> **REQUIREMENT**
Would you give the entries again word for word, with no pictures in the copy?

> **Collected data entries**
· · · · · · ·

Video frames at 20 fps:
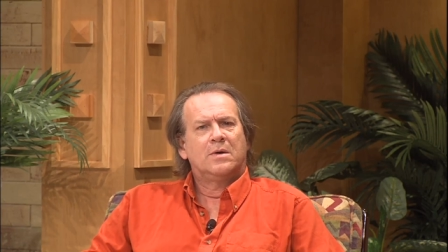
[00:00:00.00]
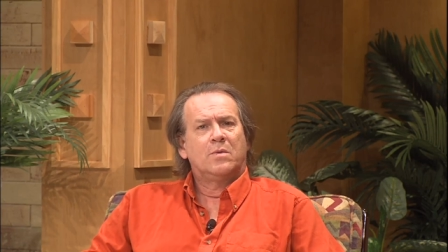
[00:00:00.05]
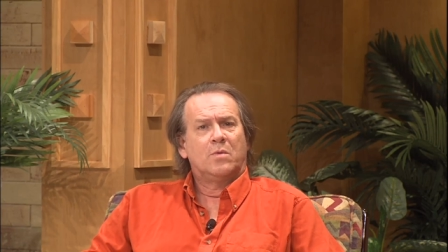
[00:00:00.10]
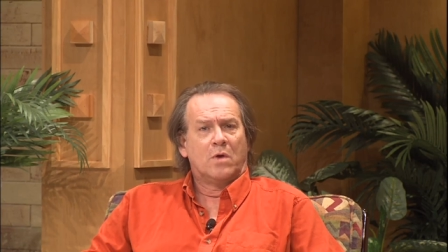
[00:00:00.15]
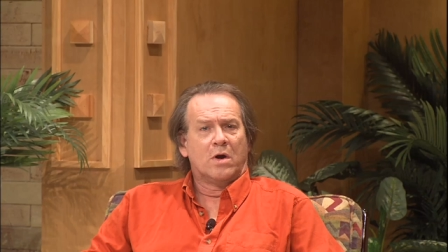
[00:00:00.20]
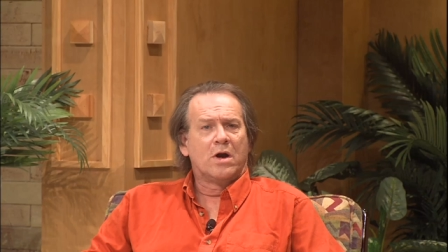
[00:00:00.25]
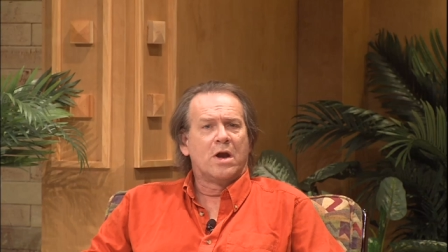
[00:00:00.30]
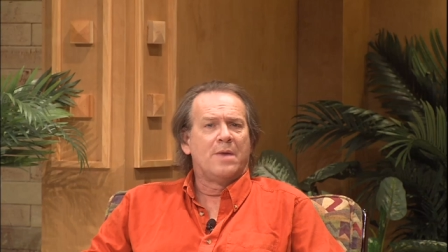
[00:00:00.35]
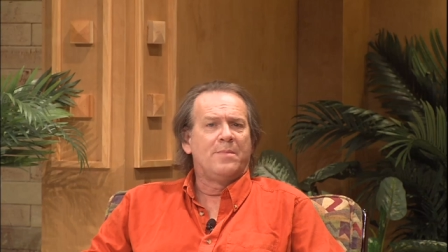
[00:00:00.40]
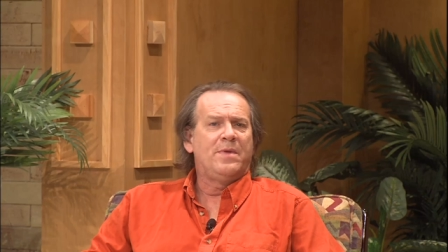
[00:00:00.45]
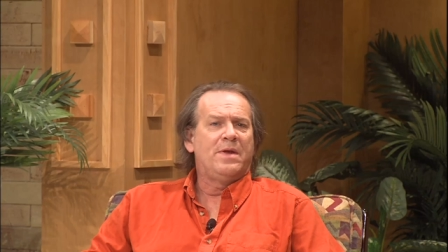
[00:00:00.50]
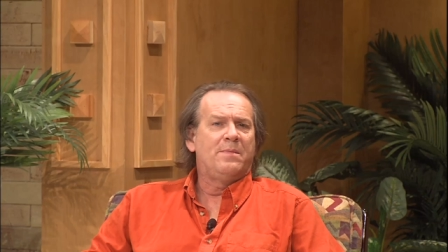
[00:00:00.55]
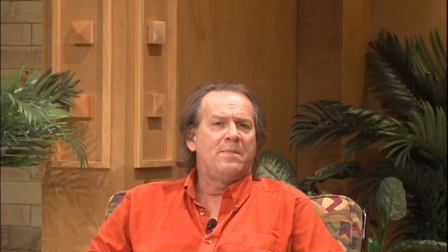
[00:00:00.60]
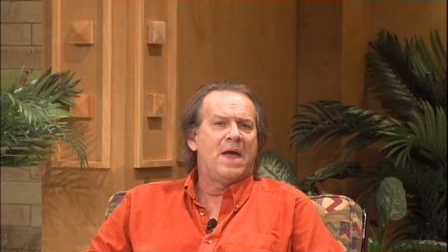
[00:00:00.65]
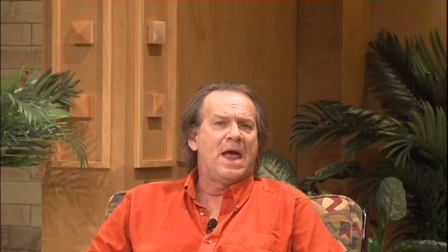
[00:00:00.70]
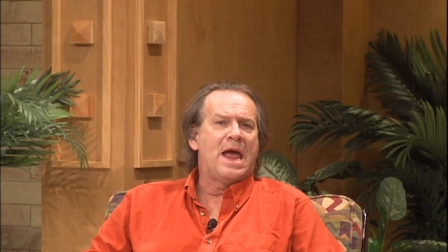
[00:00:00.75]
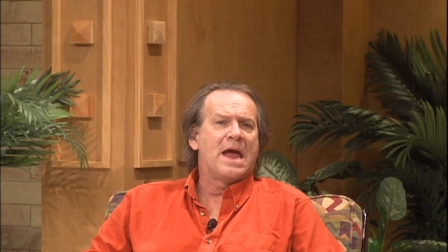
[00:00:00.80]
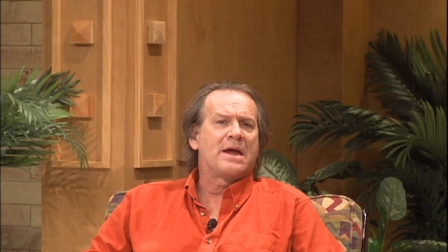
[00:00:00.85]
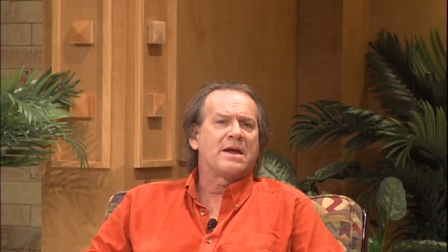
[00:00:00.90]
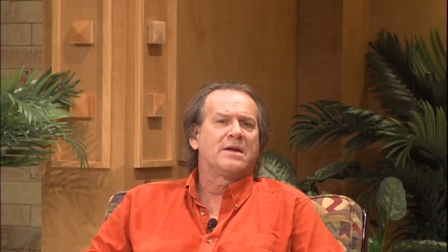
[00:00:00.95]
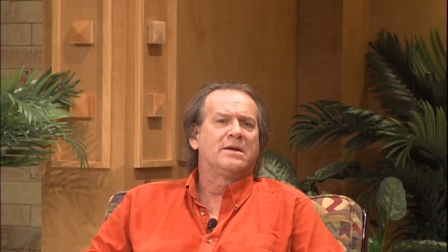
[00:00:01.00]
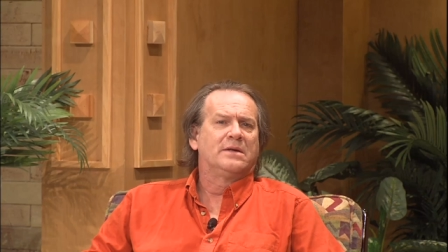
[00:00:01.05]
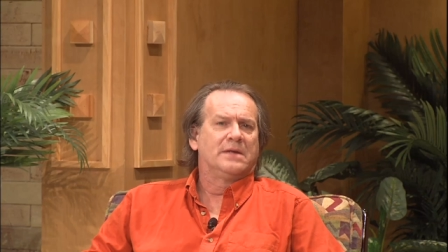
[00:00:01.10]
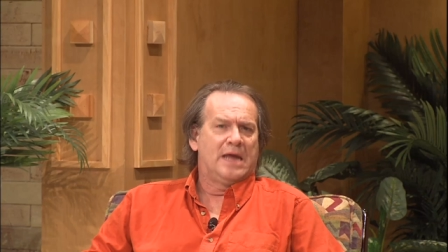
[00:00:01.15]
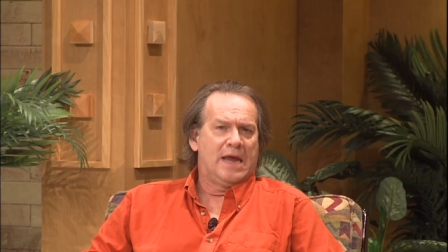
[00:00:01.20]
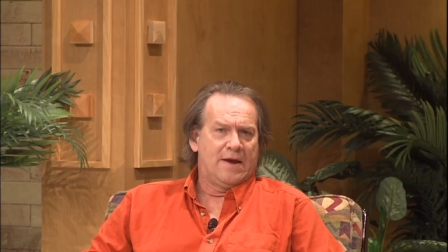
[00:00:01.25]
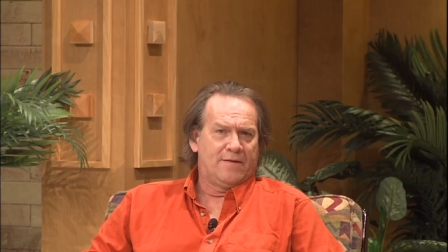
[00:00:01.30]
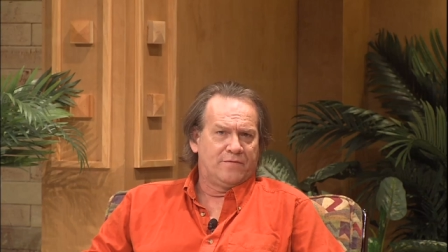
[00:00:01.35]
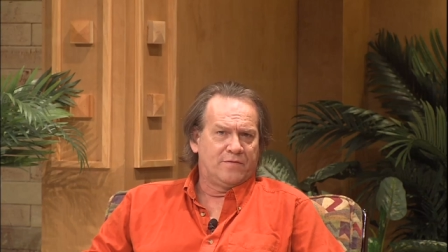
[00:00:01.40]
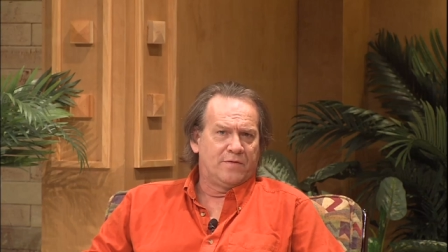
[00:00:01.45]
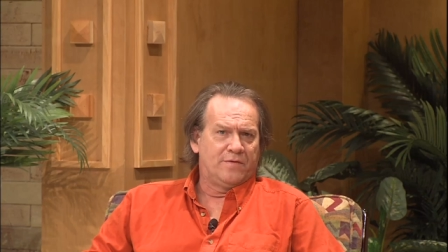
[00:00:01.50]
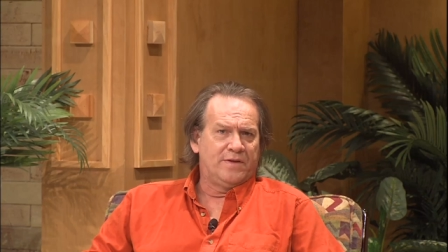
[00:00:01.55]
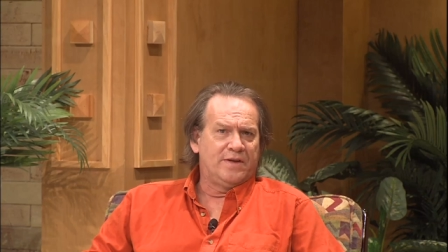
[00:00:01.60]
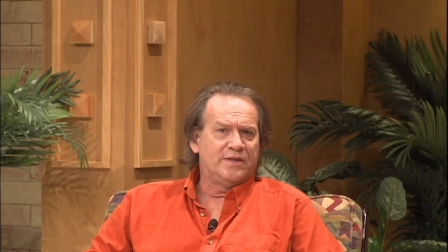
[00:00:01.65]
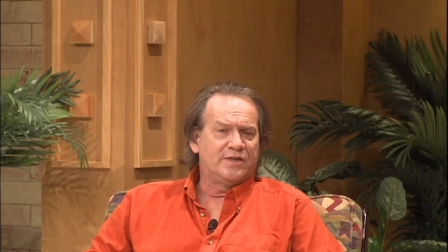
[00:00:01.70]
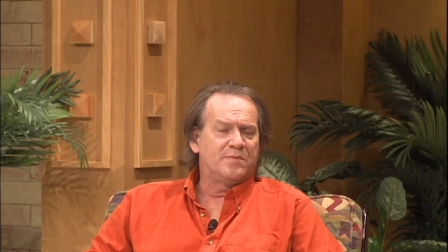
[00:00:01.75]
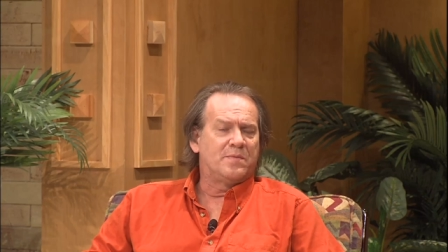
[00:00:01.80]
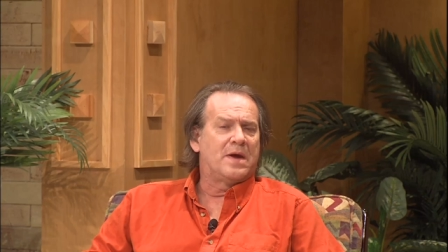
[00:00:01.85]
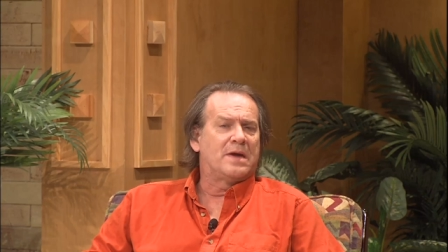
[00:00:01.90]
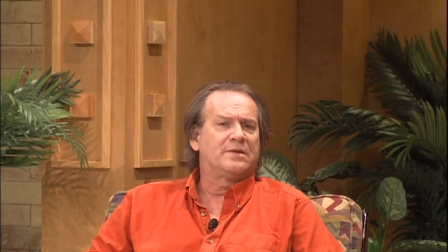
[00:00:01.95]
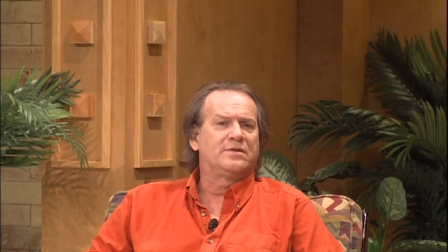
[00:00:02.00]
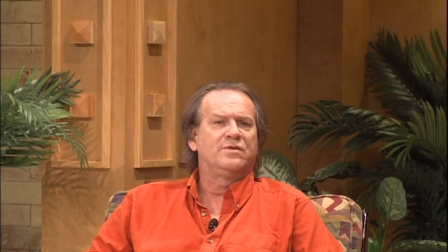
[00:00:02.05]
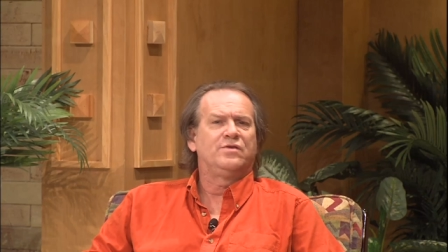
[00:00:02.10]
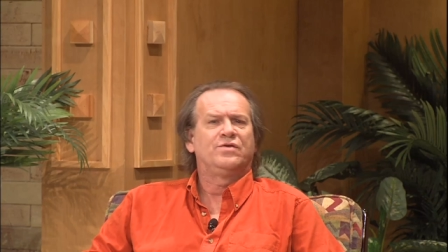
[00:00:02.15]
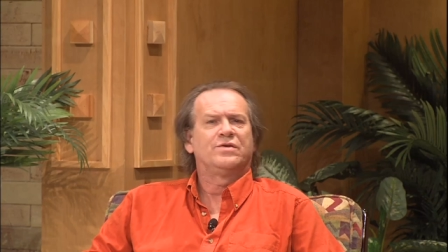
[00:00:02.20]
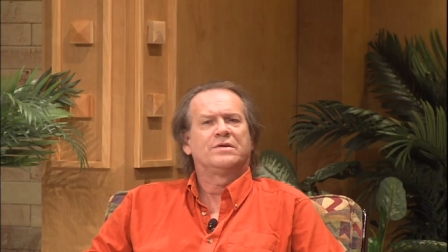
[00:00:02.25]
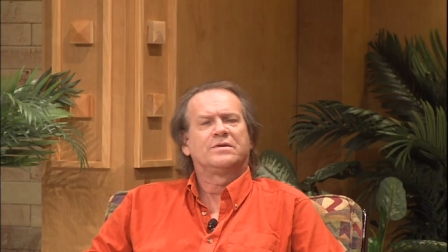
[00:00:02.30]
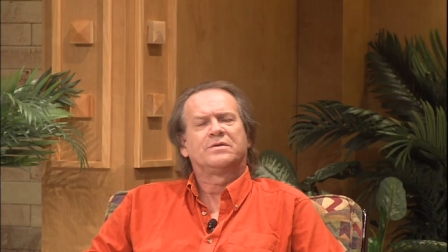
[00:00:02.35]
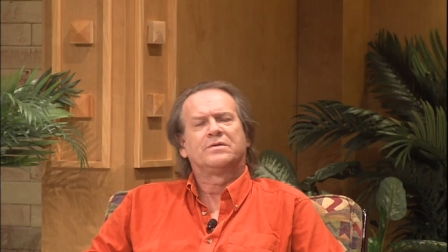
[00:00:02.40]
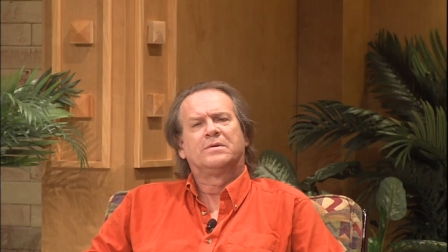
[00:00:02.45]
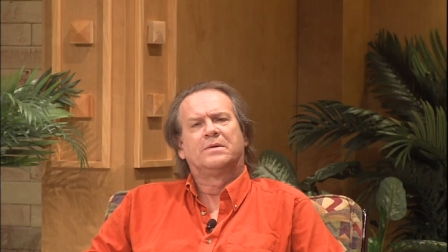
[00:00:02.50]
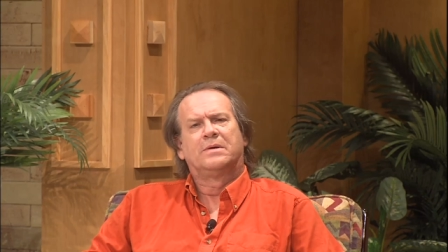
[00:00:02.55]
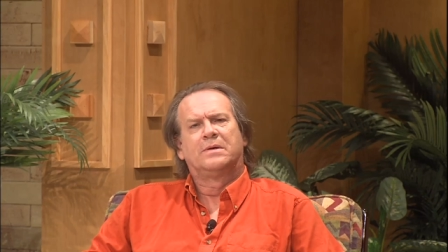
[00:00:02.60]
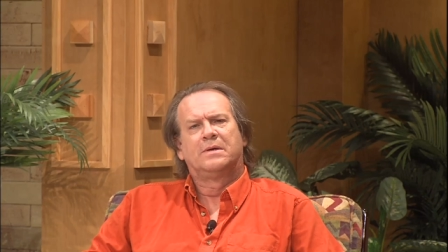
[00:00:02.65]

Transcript: We're going to be back after these messages.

· · · · · · ·

> **ANSWER SPACE**
Video frames at 20 fps:
[00:00:00.00]
[00:00:00.05]
[00:00:00.10]
[00:00:00.15]
[00:00:00.20]
[00:00:00.25]
[00:00:00.30]
[00:00:00.35]
[00:00:00.40]
[00:00:00.45]
[00:00:00.50]
[00:00:00.55]
[00:00:00.60]
[00:00:00.65]
[00:00:00.70]
[00:00:00.75]
[00:00:00.80]
[00:00:00.85]
[00:00:00.90]
[00:00:00.95]
[00:00:01.00]
[00:00:01.05]
[00:00:01.10]
[00:00:01.15]
[00:00:01.20]
[00:00:01.25]
[00:00:01.30]
[00:00:01.35]
[00:00:01.40]
[00:00:01.45]
[00:00:01.50]
[00:00:01.55]
[00:00:01.60]
[00:00:01.65]
[00:00:01.70]
[00:00:01.75]
[00:00:01.80]
[00:00:01.85]
[00:00:01.90]
[00:00:01.95]
[00:00:02.00]
[00:00:02.05]
[00:00:02.10]
[00:00:02.15]
[00:00:02.20]
[00:00:02.25]
[00:00:02.30]
[00:00:02.35]
[00:00:02.40]
[00:00:02.45]
[00:00:02.50]
[00:00:02.55]
[00:00:02.60]
[00:00:02.65]

Transcript: We're going to be back after these messages.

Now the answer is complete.